* **Exercise**: Transcribe every line below exactly; no image goes into the output.

* **Dataset content**:
..........
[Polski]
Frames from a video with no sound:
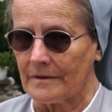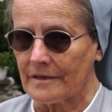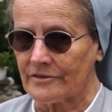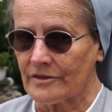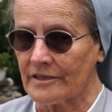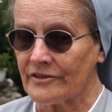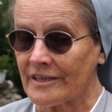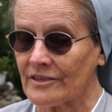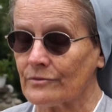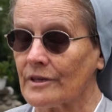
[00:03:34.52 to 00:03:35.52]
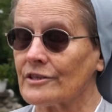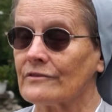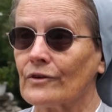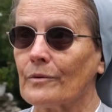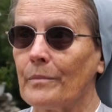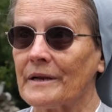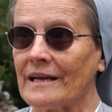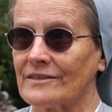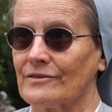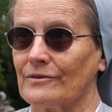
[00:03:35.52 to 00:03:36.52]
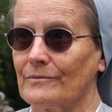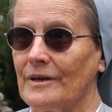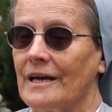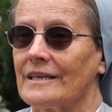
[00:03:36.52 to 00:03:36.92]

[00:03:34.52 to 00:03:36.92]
e, interesuje się Twoją pracą,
..........
* **Solution below**:
[Polski]
Frames from a video with no sound:
[00:03:34.52 to 00:03:35.52]
[00:03:35.52 to 00:03:36.52]
[00:03:36.52 to 00:03:36.92]

[00:03:34.52 to 00:03:36.92]
e, interesuje się Twoją pracą,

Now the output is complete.